◆ **INPUT MATERIAL**:
┄┄┄┄┄┄┄┄┄┄

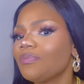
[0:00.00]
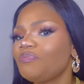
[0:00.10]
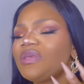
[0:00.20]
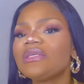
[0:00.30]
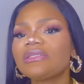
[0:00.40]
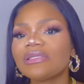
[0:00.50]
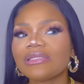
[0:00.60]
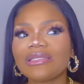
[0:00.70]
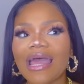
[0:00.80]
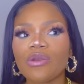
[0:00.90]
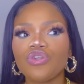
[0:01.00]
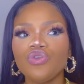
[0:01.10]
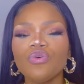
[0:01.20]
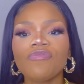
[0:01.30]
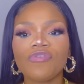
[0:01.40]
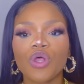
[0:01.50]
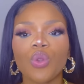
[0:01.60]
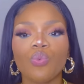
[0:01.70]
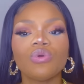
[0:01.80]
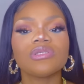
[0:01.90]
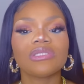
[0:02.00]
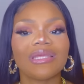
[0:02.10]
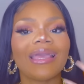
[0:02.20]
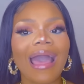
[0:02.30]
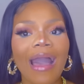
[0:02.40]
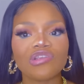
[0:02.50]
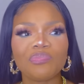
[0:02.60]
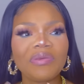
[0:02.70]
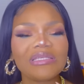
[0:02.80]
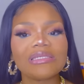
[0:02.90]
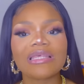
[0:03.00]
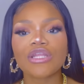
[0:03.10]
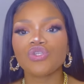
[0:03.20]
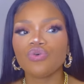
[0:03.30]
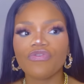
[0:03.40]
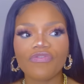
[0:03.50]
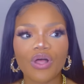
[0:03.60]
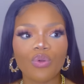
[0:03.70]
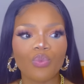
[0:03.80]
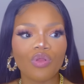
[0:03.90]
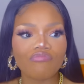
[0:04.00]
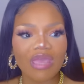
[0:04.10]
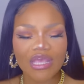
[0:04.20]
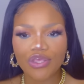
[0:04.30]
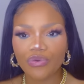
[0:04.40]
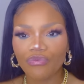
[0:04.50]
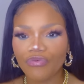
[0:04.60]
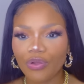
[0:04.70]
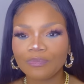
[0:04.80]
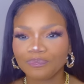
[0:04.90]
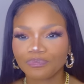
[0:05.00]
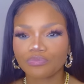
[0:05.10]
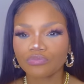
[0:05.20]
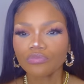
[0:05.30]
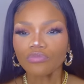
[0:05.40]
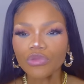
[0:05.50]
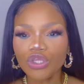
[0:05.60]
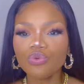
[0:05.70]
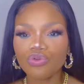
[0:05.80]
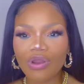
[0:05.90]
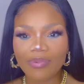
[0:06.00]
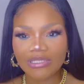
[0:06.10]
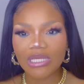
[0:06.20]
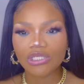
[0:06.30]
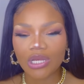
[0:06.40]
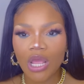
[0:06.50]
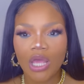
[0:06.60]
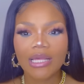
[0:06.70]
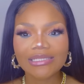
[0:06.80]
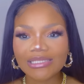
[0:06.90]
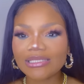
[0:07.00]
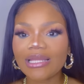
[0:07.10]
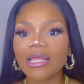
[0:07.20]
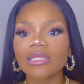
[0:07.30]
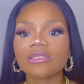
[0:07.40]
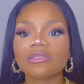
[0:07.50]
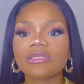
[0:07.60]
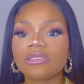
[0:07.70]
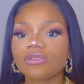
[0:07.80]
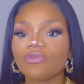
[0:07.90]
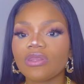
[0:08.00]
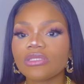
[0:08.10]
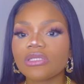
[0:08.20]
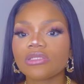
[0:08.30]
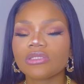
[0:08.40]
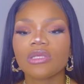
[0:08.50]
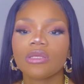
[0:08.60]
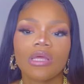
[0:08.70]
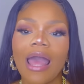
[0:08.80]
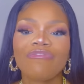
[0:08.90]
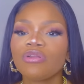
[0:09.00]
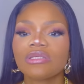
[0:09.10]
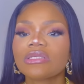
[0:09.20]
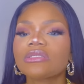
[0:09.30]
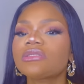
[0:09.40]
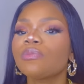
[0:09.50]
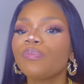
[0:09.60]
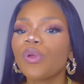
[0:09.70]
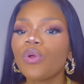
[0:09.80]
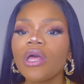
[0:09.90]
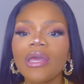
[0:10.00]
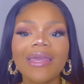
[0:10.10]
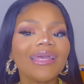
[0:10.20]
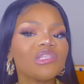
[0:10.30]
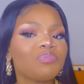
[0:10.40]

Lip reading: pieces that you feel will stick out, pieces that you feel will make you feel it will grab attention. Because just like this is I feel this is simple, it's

┄┄┄┄┄┄┄┄┄┄

No picture is to appear in the copy; every entry above is otherwise to be printed verbatim.

◆ **RESPONSE**:
[0:00.00]
[0:00.10]
[0:00.20]
[0:00.30]
[0:00.40]
[0:00.50]
[0:00.60]
[0:00.70]
[0:00.80]
[0:00.90]
[0:01.00]
[0:01.10]
[0:01.20]
[0:01.30]
[0:01.40]
[0:01.50]
[0:01.60]
[0:01.70]
[0:01.80]
[0:01.90]
[0:02.00]
[0:02.10]
[0:02.20]
[0:02.30]
[0:02.40]
[0:02.50]
[0:02.60]
[0:02.70]
[0:02.80]
[0:02.90]
[0:03.00]
[0:03.10]
[0:03.20]
[0:03.30]
[0:03.40]
[0:03.50]
[0:03.60]
[0:03.70]
[0:03.80]
[0:03.90]
[0:04.00]
[0:04.10]
[0:04.20]
[0:04.30]
[0:04.40]
[0:04.50]
[0:04.60]
[0:04.70]
[0:04.80]
[0:04.90]
[0:05.00]
[0:05.10]
[0:05.20]
[0:05.30]
[0:05.40]
[0:05.50]
[0:05.60]
[0:05.70]
[0:05.80]
[0:05.90]
[0:06.00]
[0:06.10]
[0:06.20]
[0:06.30]
[0:06.40]
[0:06.50]
[0:06.60]
[0:06.70]
[0:06.80]
[0:06.90]
[0:07.00]
[0:07.10]
[0:07.20]
[0:07.30]
[0:07.40]
[0:07.50]
[0:07.60]
[0:07.70]
[0:07.80]
[0:07.90]
[0:08.00]
[0:08.10]
[0:08.20]
[0:08.30]
[0:08.40]
[0:08.50]
[0:08.60]
[0:08.70]
[0:08.80]
[0:08.90]
[0:09.00]
[0:09.10]
[0:09.20]
[0:09.30]
[0:09.40]
[0:09.50]
[0:09.60]
[0:09.70]
[0:09.80]
[0:09.90]
[0:10.00]
[0:10.10]
[0:10.20]
[0:10.30]
[0:10.40]

Lip reading: pieces that you feel will stick out, pieces that you feel will make you feel it will grab attention. Because just like this is I feel this is simple, it's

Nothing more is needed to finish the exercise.